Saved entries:
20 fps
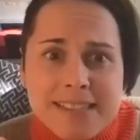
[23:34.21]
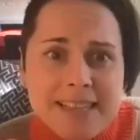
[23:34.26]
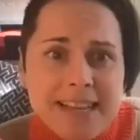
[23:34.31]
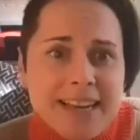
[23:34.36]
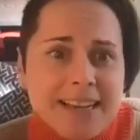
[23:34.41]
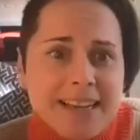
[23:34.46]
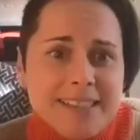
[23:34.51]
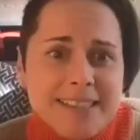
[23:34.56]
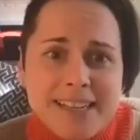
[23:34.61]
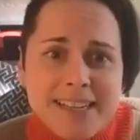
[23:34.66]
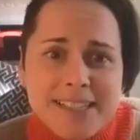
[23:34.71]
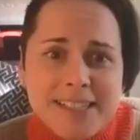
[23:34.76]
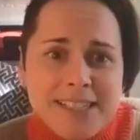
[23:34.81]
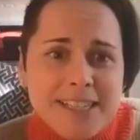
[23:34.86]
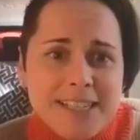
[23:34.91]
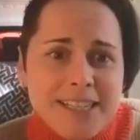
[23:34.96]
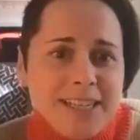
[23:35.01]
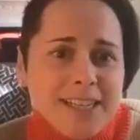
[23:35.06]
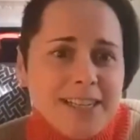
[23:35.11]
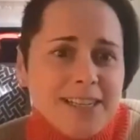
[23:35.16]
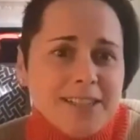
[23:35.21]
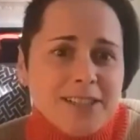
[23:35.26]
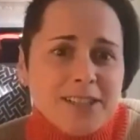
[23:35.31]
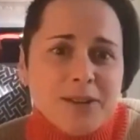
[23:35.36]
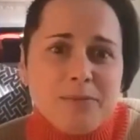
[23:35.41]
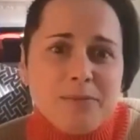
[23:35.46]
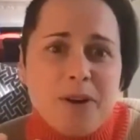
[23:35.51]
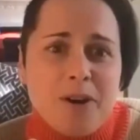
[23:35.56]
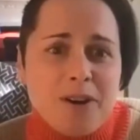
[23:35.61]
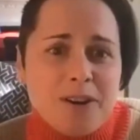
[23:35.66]
the SATs,
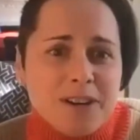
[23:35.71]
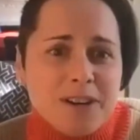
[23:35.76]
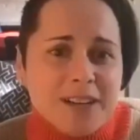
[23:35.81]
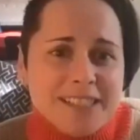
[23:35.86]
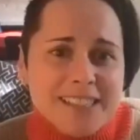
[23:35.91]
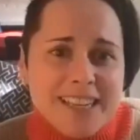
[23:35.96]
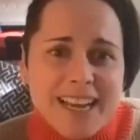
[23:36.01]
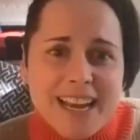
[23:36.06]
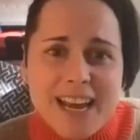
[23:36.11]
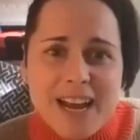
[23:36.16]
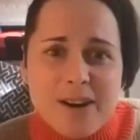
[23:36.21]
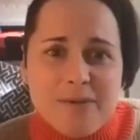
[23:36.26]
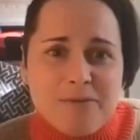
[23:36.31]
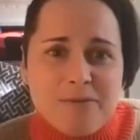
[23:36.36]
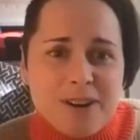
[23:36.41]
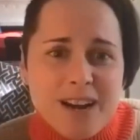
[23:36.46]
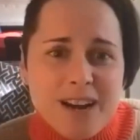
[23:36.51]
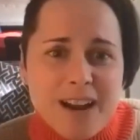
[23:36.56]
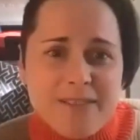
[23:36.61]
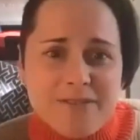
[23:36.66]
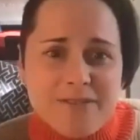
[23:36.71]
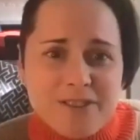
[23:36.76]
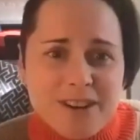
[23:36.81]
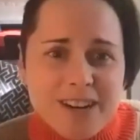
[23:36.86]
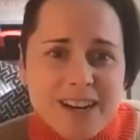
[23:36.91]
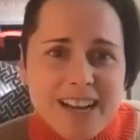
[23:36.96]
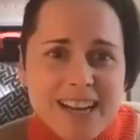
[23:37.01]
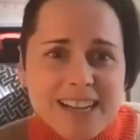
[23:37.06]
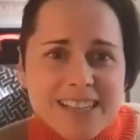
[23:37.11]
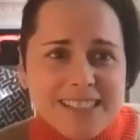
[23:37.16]
the bar exam, whatever
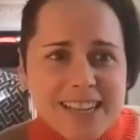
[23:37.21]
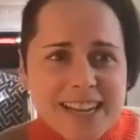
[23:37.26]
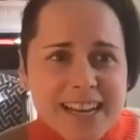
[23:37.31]
it is.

| Exercise goal |
Pictures are to be left out; repeat all the remaining data exactly.

| Finished exercise |
20 fps
[23:34.21]
[23:34.26]
[23:34.31]
[23:34.36]
[23:34.41]
[23:34.46]
[23:34.51]
[23:34.56]
[23:34.61]
[23:34.66]
[23:34.71]
[23:34.76]
[23:34.81]
[23:34.86]
[23:34.91]
[23:34.96]
[23:35.01]
[23:35.06]
[23:35.11]
[23:35.16]
[23:35.21]
[23:35.26]
[23:35.31]
[23:35.36]
[23:35.41]
[23:35.46]
[23:35.51]
[23:35.56]
[23:35.61]
[23:35.66]
the SATs,
[23:35.71]
[23:35.76]
[23:35.81]
[23:35.86]
[23:35.91]
[23:35.96]
[23:36.01]
[23:36.06]
[23:36.11]
[23:36.16]
[23:36.21]
[23:36.26]
[23:36.31]
[23:36.36]
[23:36.41]
[23:36.46]
[23:36.51]
[23:36.56]
[23:36.61]
[23:36.66]
[23:36.71]
[23:36.76]
[23:36.81]
[23:36.86]
[23:36.91]
[23:36.96]
[23:37.01]
[23:37.06]
[23:37.11]
[23:37.16]
the bar exam, whatever
[23:37.21]
[23:37.26]
[23:37.31]
it is.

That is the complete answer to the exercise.